Below taking south China Urban water supply pipe network as embodiment, detail is based on the concrete steps of the pipeline health state evaluation of Random Forest model:
(1) fetch pipeline essential information and history breakage from the basic database of Urban water supply pipe network and breakage data storehouse respectively.
From, the basic database of Urban water supply pipe network, the basis of fetch pipeline belongs to information: pipeline numbering, tubing, caliber, pipe length, construction time, road load, stray current, operating pressure, geographical position, soil corrosion etc.
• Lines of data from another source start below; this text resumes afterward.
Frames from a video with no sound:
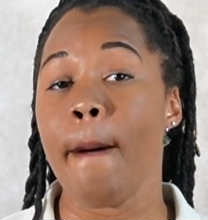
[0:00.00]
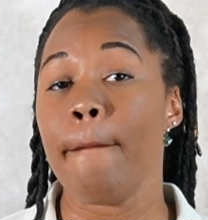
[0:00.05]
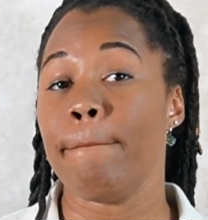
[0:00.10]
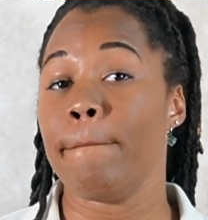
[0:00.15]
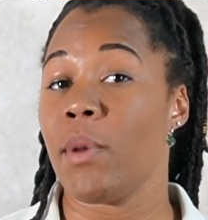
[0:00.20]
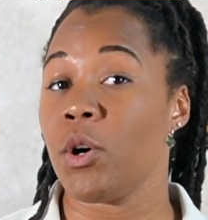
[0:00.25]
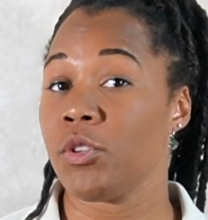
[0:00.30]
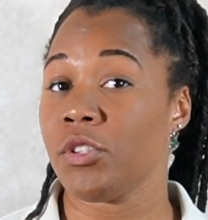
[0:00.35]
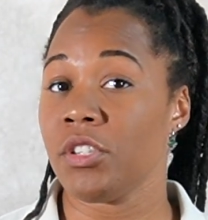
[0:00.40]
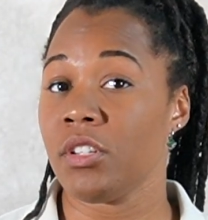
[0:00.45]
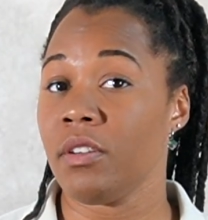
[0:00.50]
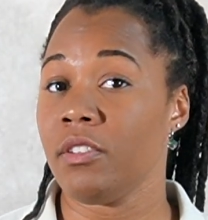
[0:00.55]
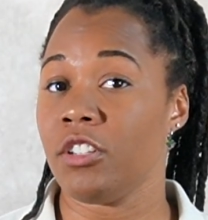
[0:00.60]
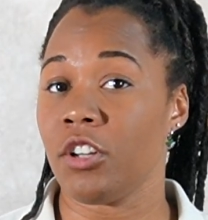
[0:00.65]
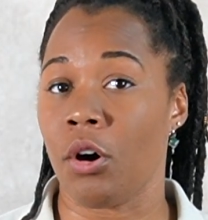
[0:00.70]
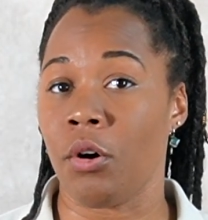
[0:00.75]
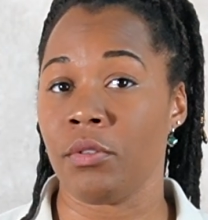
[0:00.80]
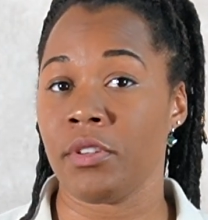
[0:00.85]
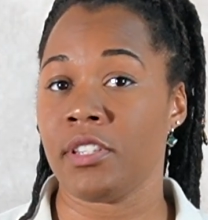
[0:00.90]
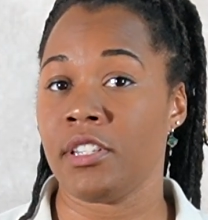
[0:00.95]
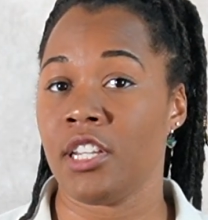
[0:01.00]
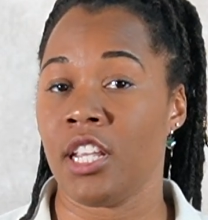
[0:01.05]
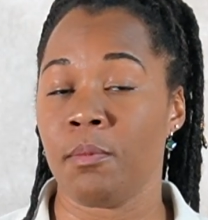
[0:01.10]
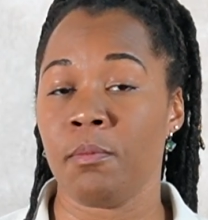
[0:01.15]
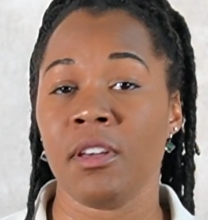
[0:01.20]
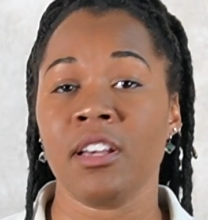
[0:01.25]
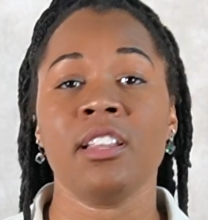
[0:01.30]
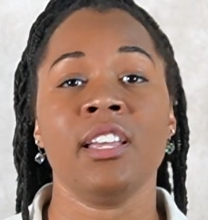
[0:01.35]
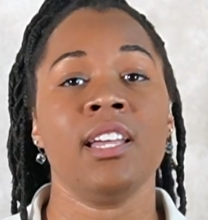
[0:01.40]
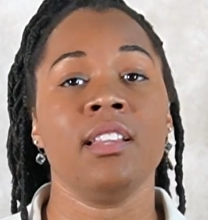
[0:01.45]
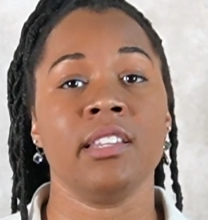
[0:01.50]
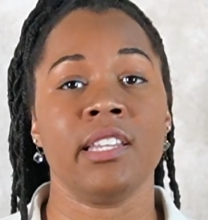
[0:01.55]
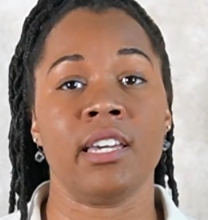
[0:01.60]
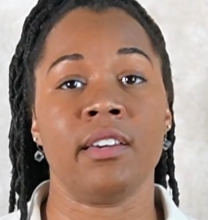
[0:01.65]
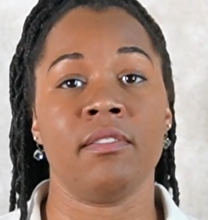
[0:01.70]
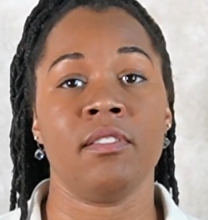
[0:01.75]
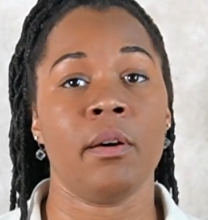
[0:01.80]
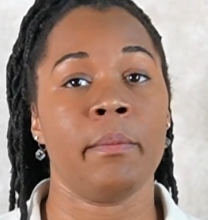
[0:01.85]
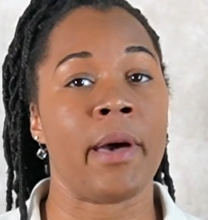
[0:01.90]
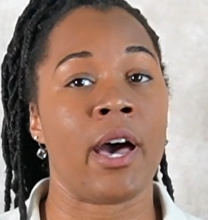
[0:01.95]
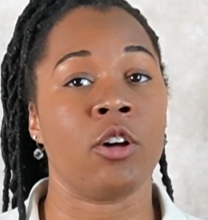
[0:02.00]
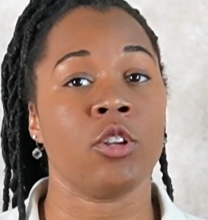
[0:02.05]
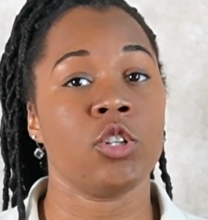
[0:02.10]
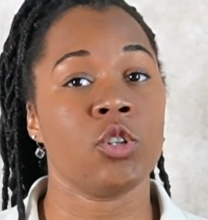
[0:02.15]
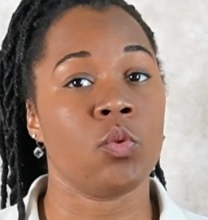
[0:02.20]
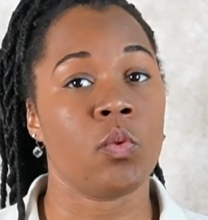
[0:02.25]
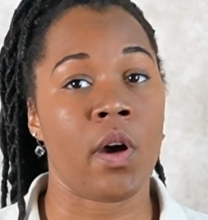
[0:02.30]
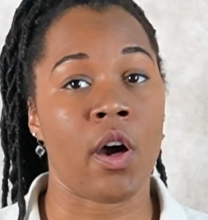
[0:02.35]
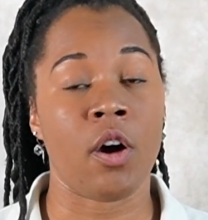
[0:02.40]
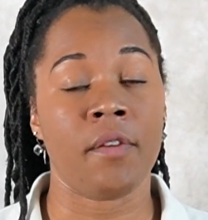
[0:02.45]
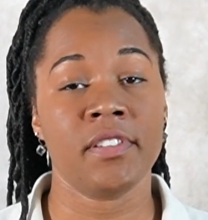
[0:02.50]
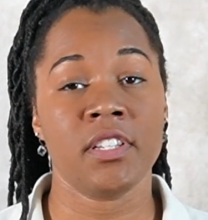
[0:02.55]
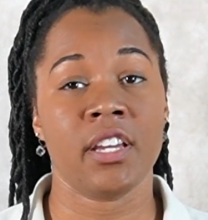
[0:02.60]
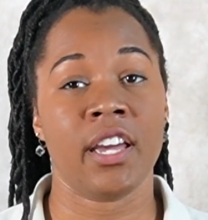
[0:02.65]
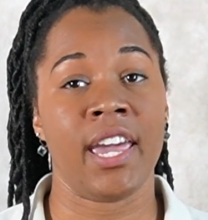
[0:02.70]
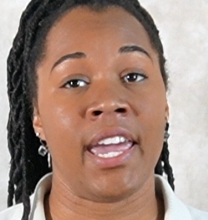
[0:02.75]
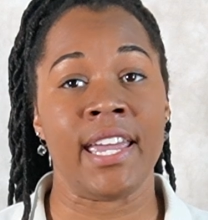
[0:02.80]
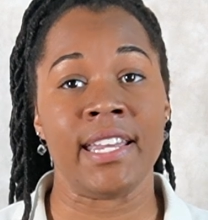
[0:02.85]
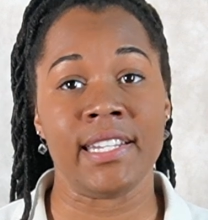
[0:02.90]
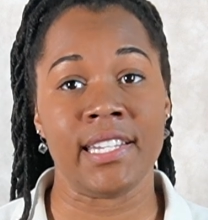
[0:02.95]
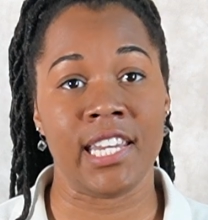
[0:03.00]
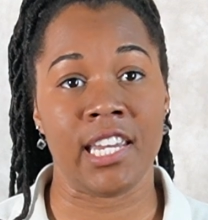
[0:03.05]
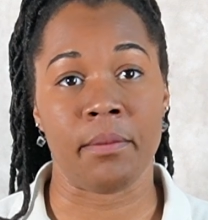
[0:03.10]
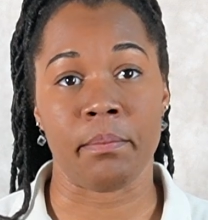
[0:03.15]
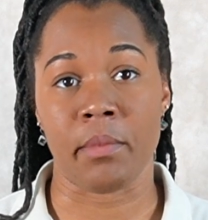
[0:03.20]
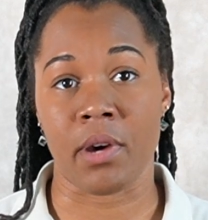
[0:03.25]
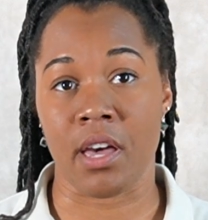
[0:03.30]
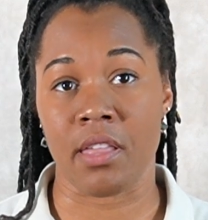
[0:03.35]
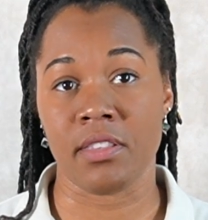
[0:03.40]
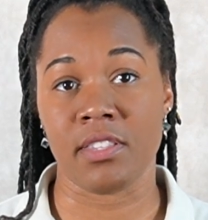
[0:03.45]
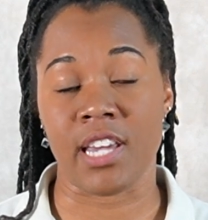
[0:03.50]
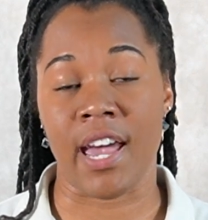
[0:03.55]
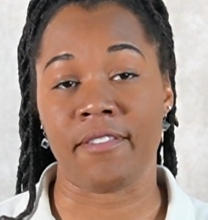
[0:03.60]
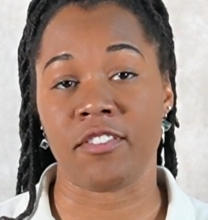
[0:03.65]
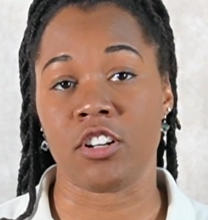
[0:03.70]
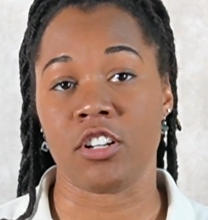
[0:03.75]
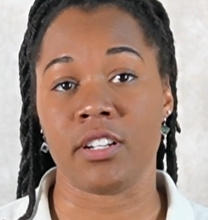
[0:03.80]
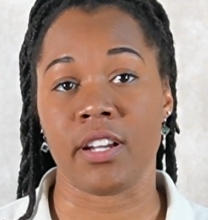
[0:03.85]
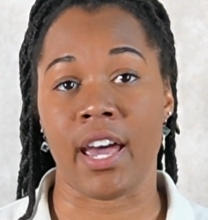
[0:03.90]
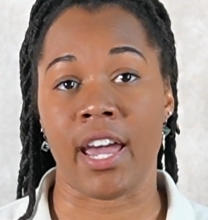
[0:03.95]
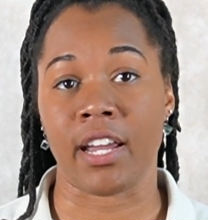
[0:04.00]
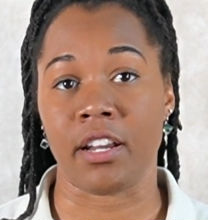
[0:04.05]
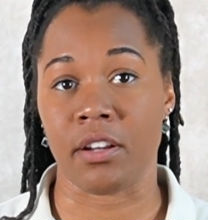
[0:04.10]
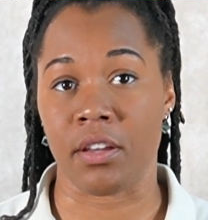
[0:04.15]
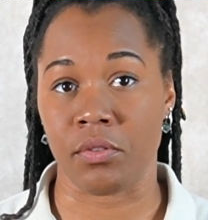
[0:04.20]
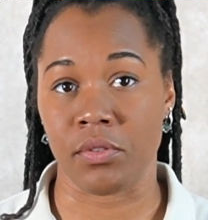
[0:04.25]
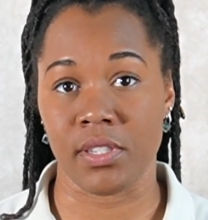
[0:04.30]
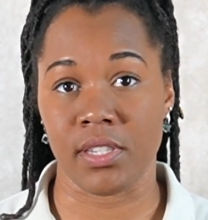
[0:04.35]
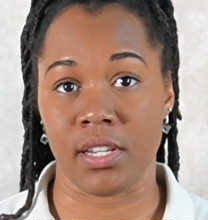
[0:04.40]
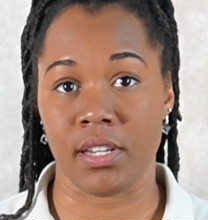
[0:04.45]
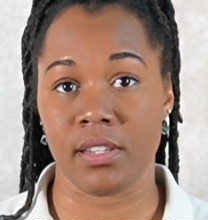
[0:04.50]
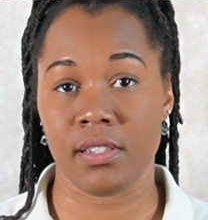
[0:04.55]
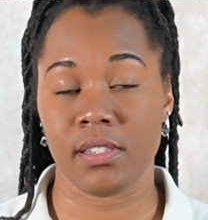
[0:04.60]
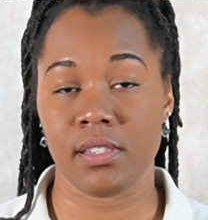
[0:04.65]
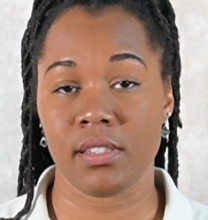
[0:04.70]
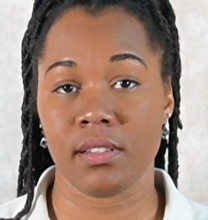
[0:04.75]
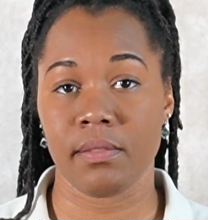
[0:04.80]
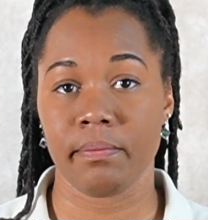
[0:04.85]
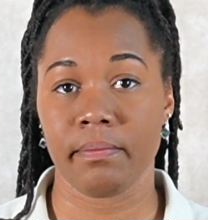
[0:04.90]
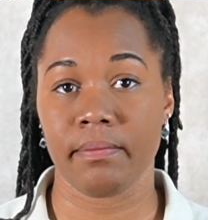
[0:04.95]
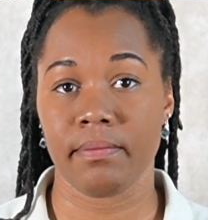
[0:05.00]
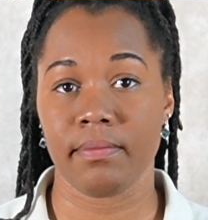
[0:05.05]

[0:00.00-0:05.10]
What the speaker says: Most adults typically live about 12 to 18 months after diagnosis.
In concrete enforcement, can according to real data quality situation, extensive data type.
From, the breakage data storehouse of Urban water supply pipe network, extracting damaged pipeline numbering, failure time, damaged reason, damaged type, damaged some X, Y-coordinate.
(2) the pipeline information got is carried out data prediction.
In this specific embodiment, according to the integrity of data, accuracy, choose caliber, tubing, pipe age, road load, operating pressure, stray current six base attributes as the factor of influence of pipeline breakage, whether the damaged label as pipeline state occurs.Wherein, road load is according to each regional complex traffic programme figure in this city, defines the load of every bar road, if pipe laying is below this road, is then imparted on pipeline by road type value; Stray current about setting subway and railway is stray current range of influence in 10 meters, if pipeline is distributed in this region, then thinks that this pipeline may be subject to stray current and affect. Data set example is in table 1, and classified variable numerical coding synopsis is in table 2.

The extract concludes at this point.